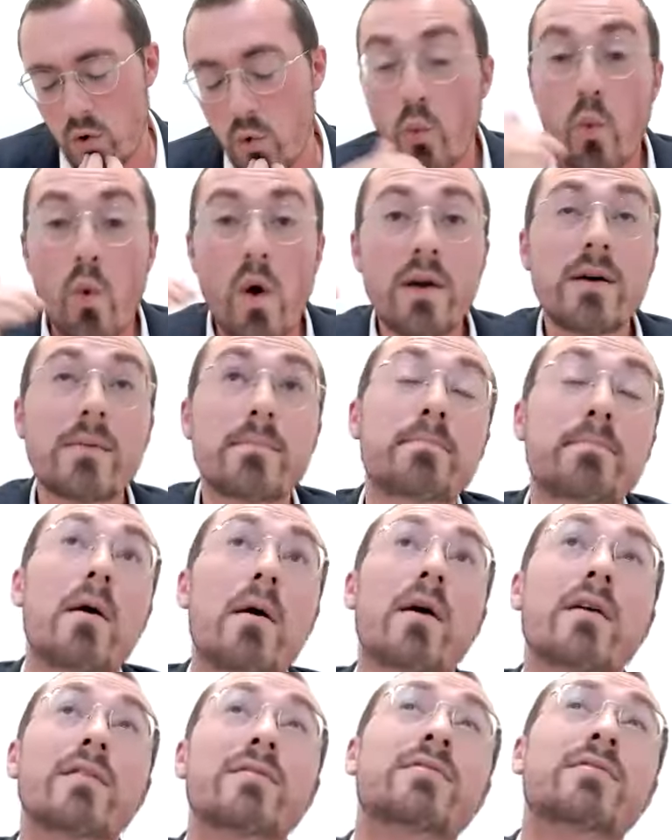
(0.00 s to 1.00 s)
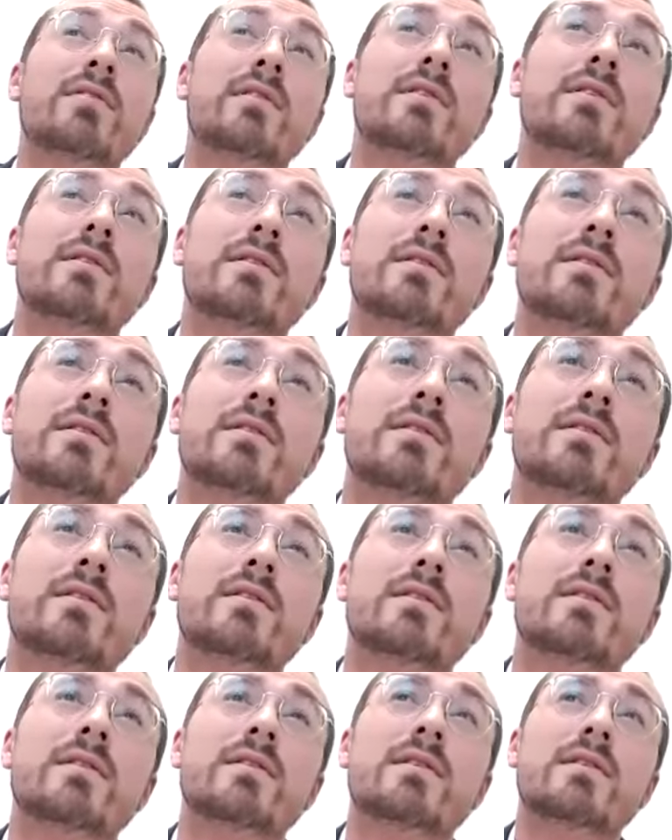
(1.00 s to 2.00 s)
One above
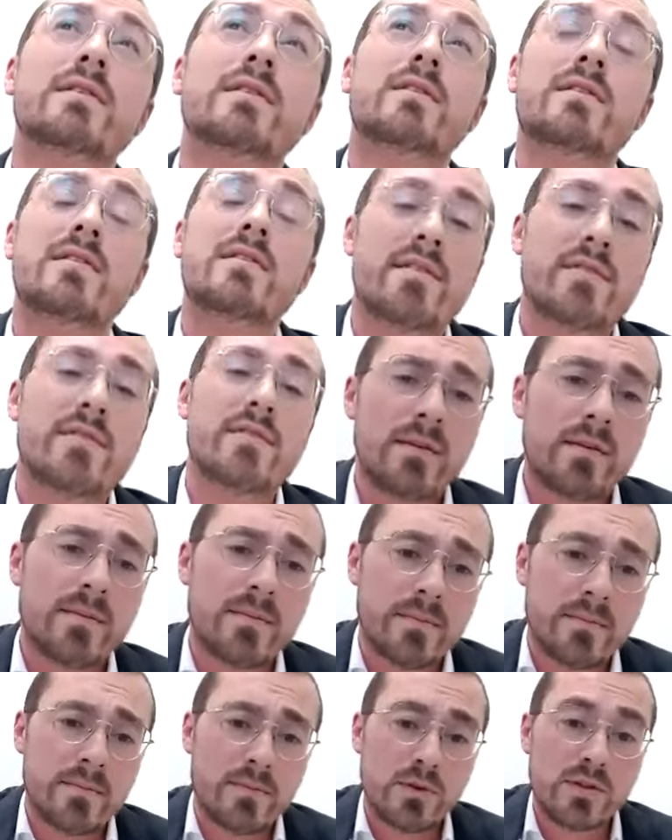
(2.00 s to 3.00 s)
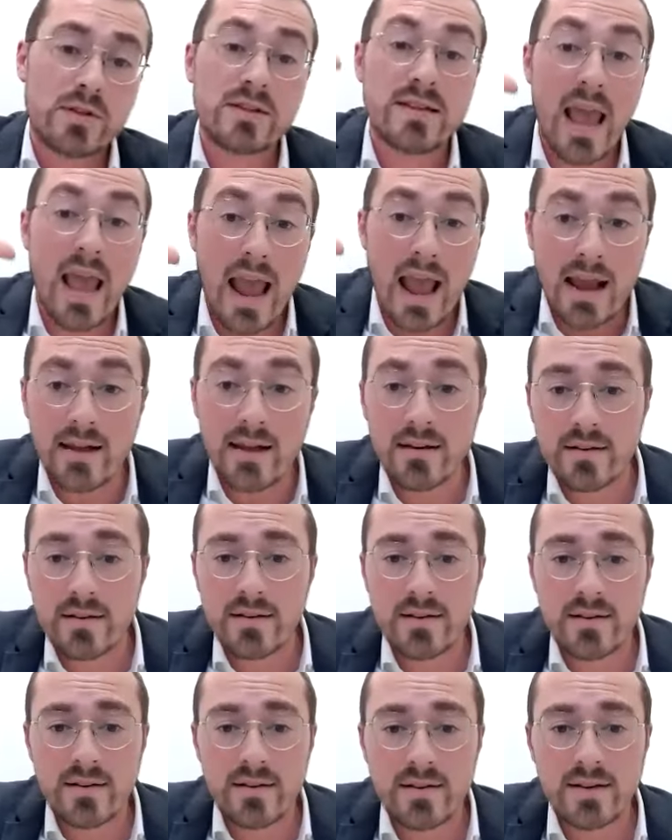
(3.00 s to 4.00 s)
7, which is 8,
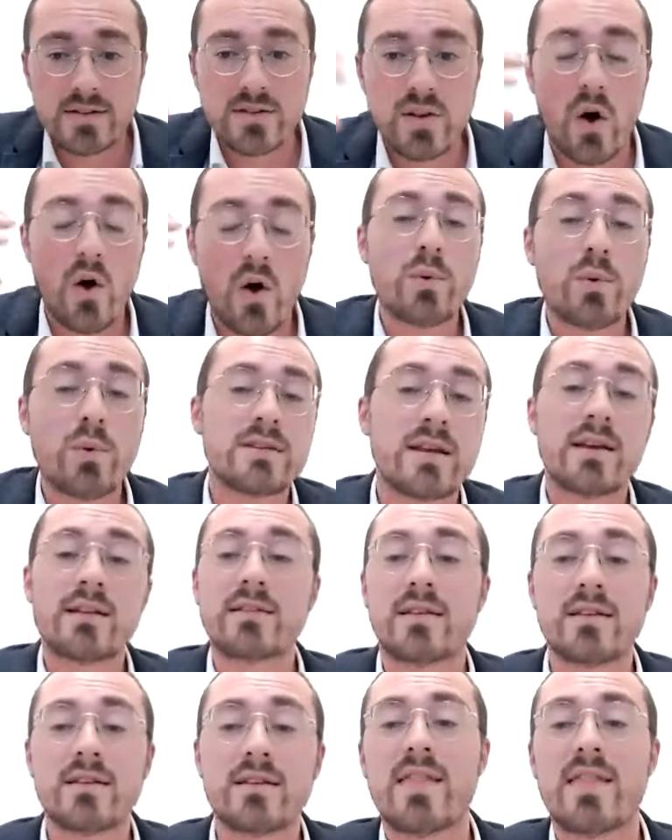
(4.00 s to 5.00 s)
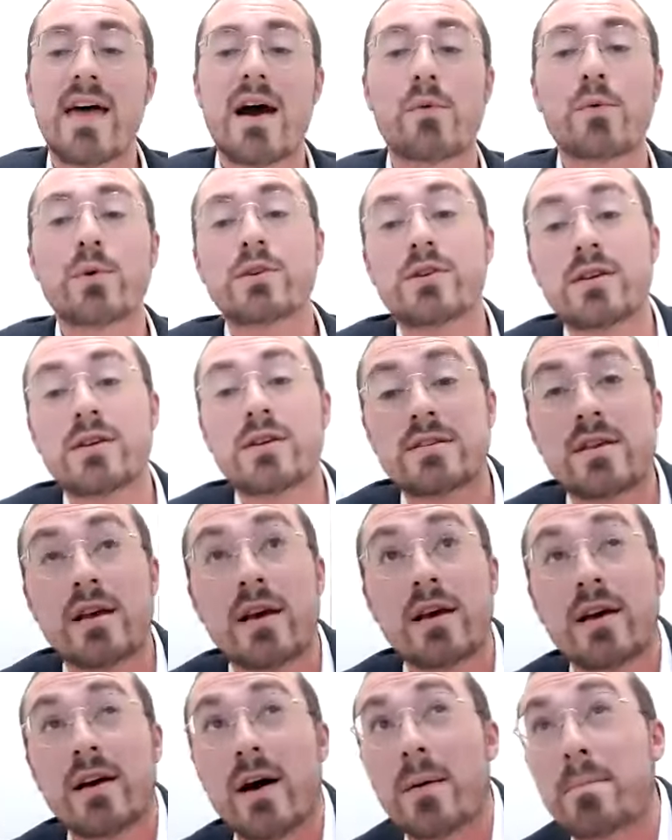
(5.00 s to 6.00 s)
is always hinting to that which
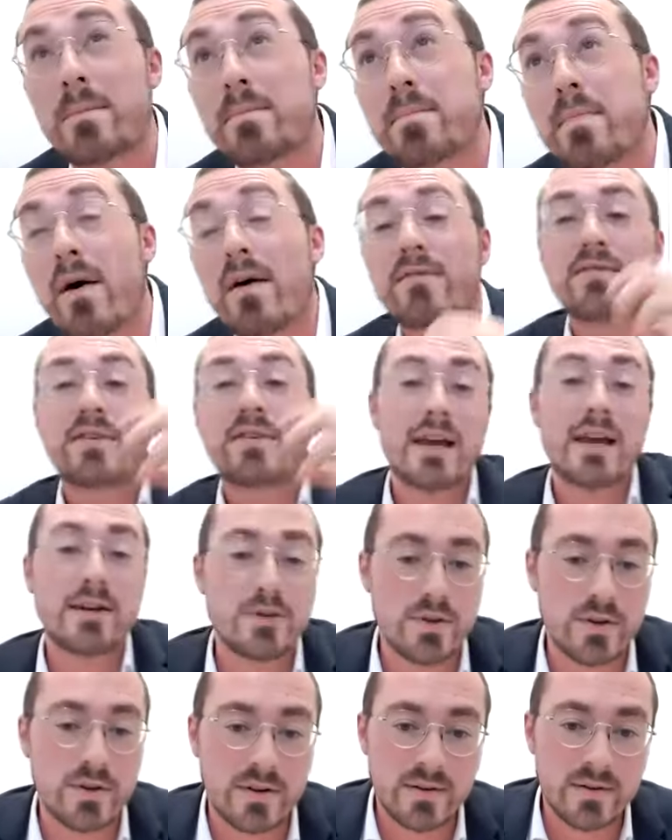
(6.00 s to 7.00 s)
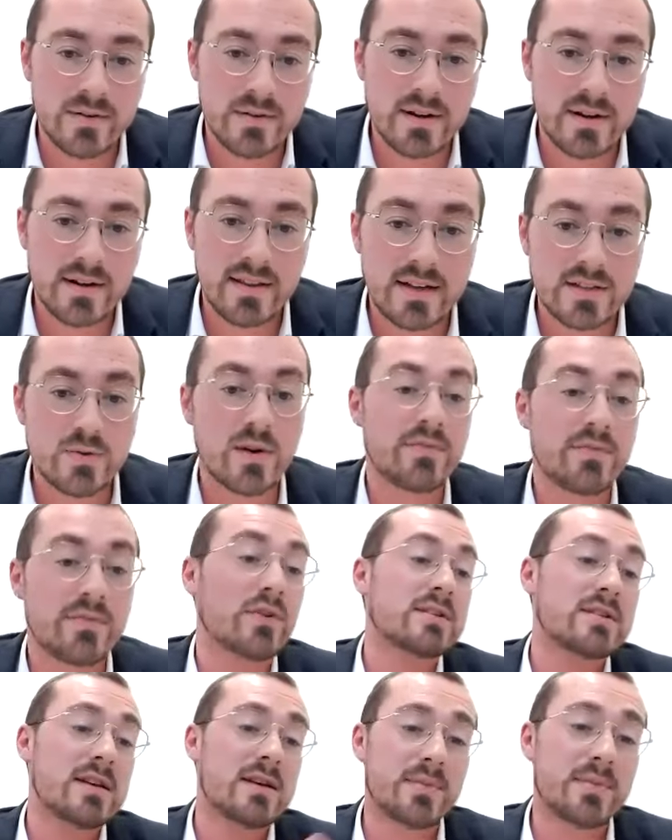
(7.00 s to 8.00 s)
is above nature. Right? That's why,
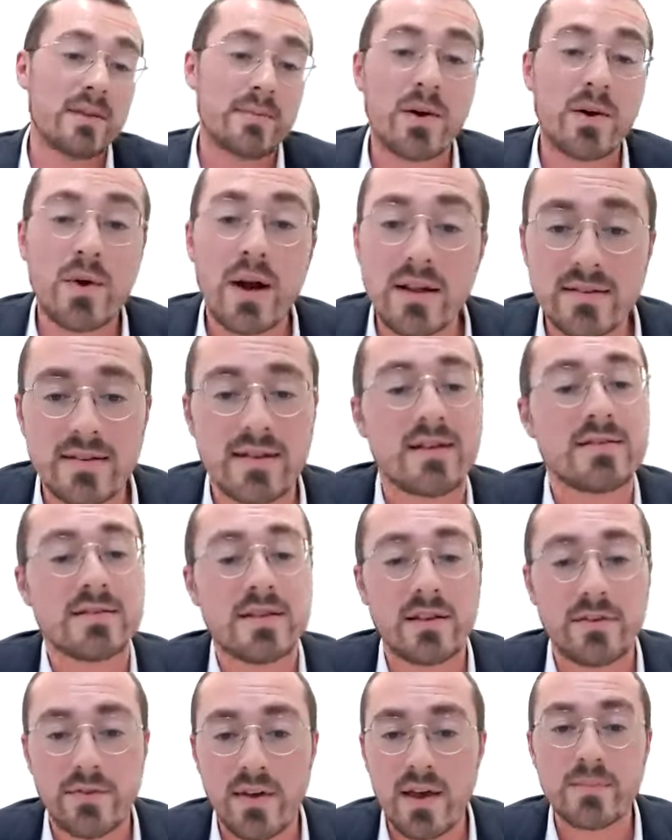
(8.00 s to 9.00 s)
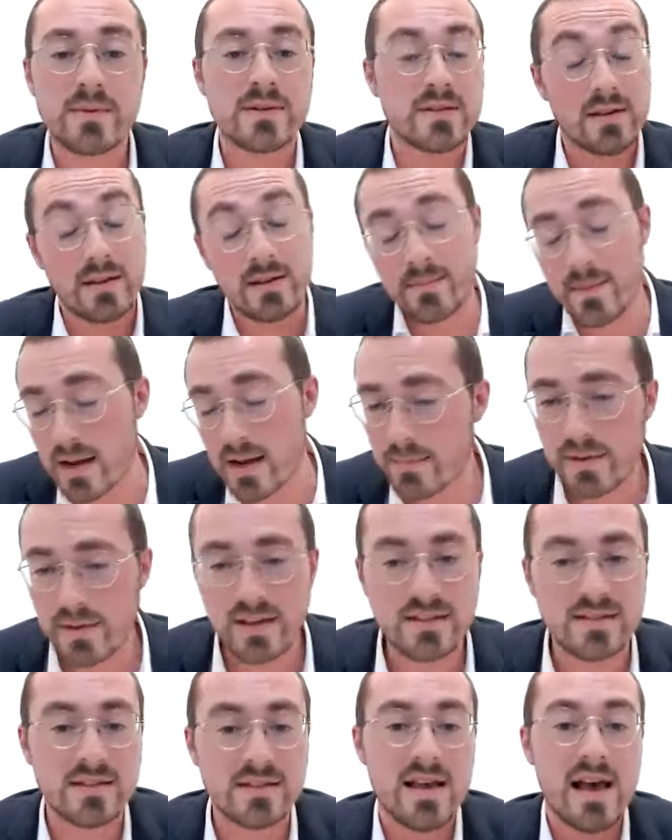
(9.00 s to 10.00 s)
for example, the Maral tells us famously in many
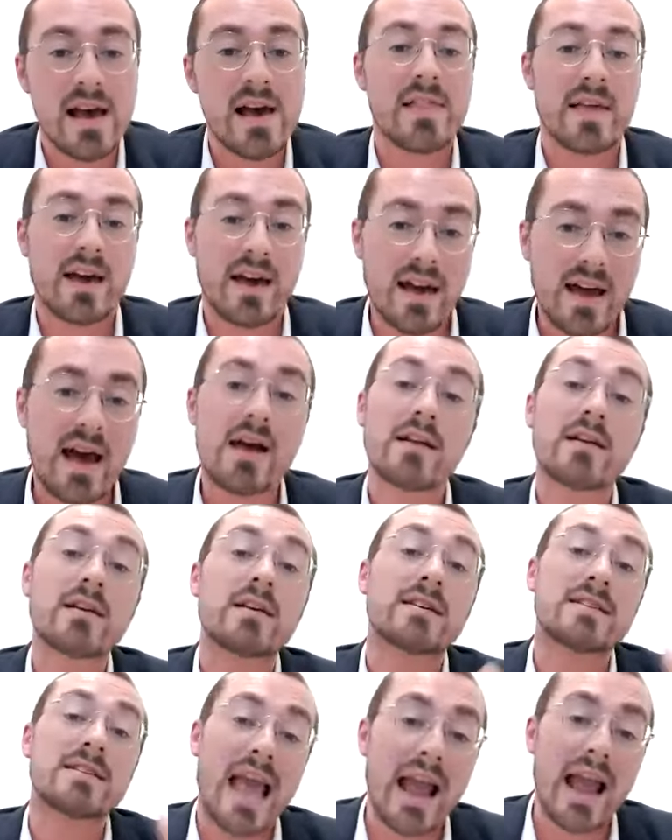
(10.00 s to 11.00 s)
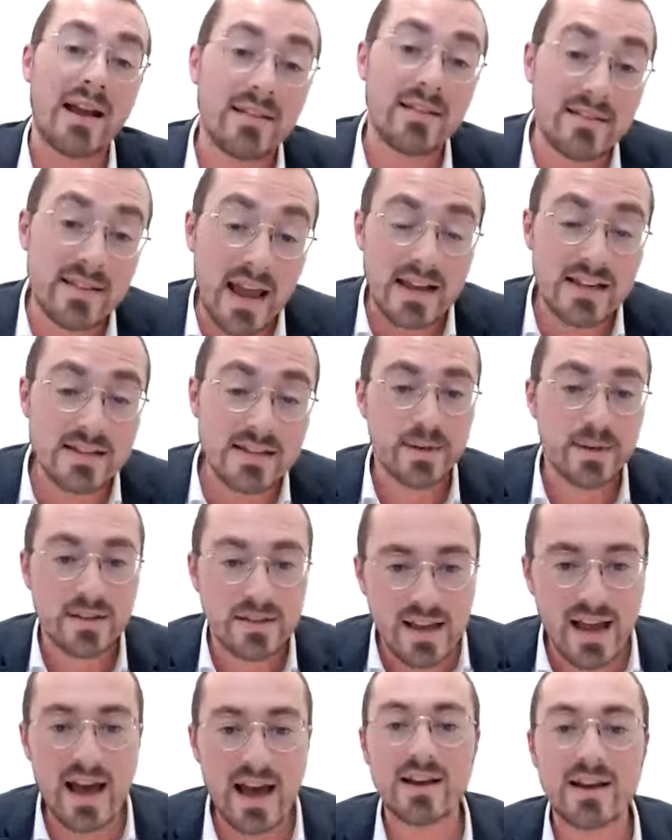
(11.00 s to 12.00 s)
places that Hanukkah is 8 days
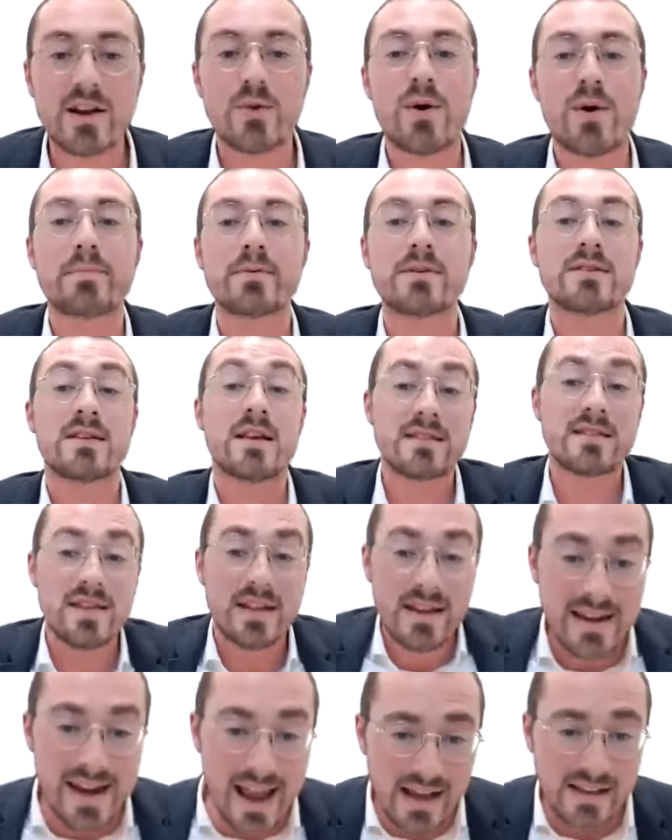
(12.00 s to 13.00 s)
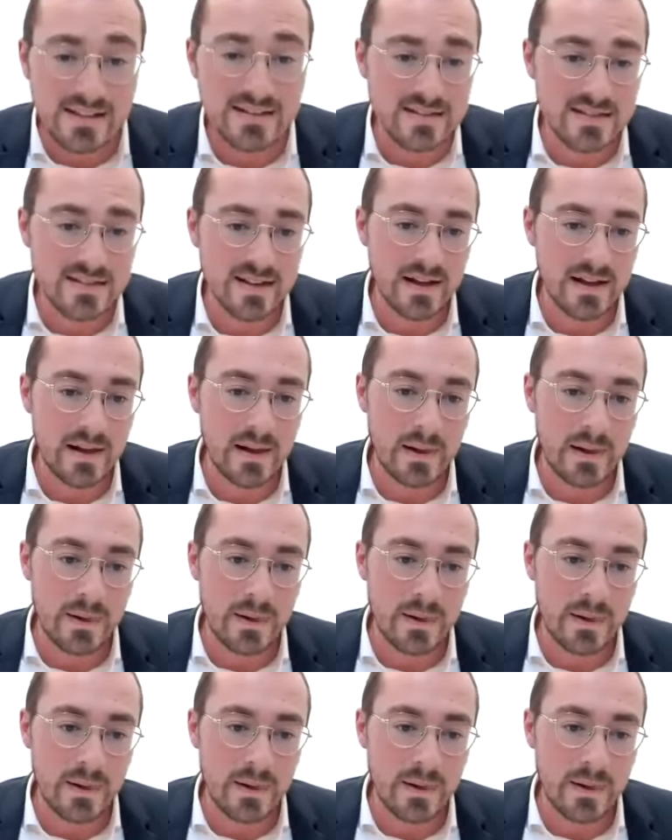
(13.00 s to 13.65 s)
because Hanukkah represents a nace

= = = = =

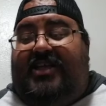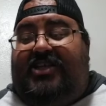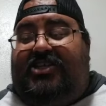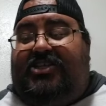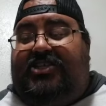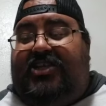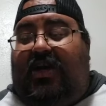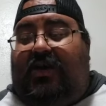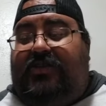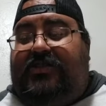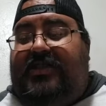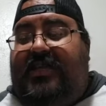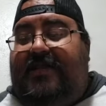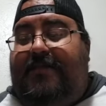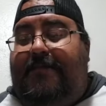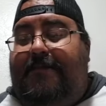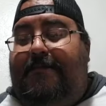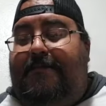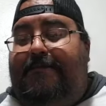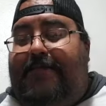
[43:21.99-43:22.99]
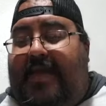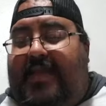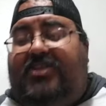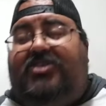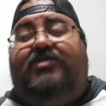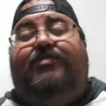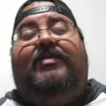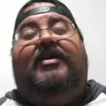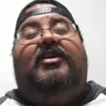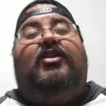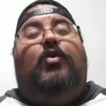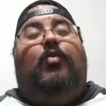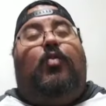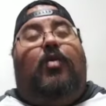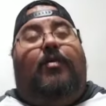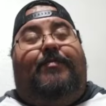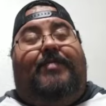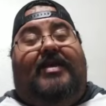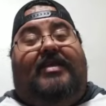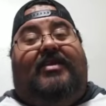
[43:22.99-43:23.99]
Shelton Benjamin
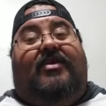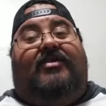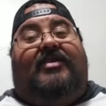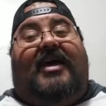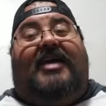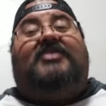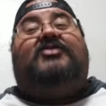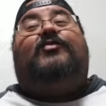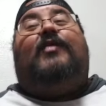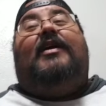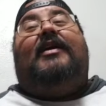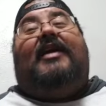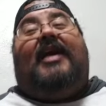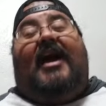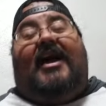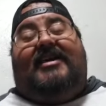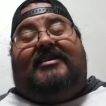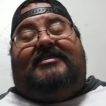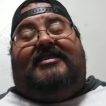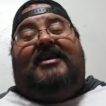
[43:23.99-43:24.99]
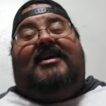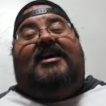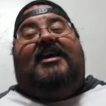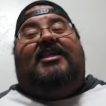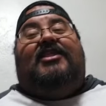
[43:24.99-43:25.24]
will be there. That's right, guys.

= = = = =

### [ACTION ITEM]
Though the entries above contain pictures, none should be copied; reproduce only the lines between the one holding "(3.00 s to 4.00 s)" and the one holding "(12.00 s to 13.00 s)", inclusive, exactly as written.

### [RESULT]
(3.00 s to 4.00 s)
7, which is 8,
(4.00 s to 5.00 s)
(5.00 s to 6.00 s)
is always hinting to that which
(6.00 s to 7.00 s)
(7.00 s to 8.00 s)
is above nature. Right? That's why,
(8.00 s to 9.00 s)
(9.00 s to 10.00 s)
for example, the Maral tells us famously in many
(10.00 s to 11.00 s)
(11.00 s to 12.00 s)
places that Hanukkah is 8 days
(12.00 s to 13.00 s)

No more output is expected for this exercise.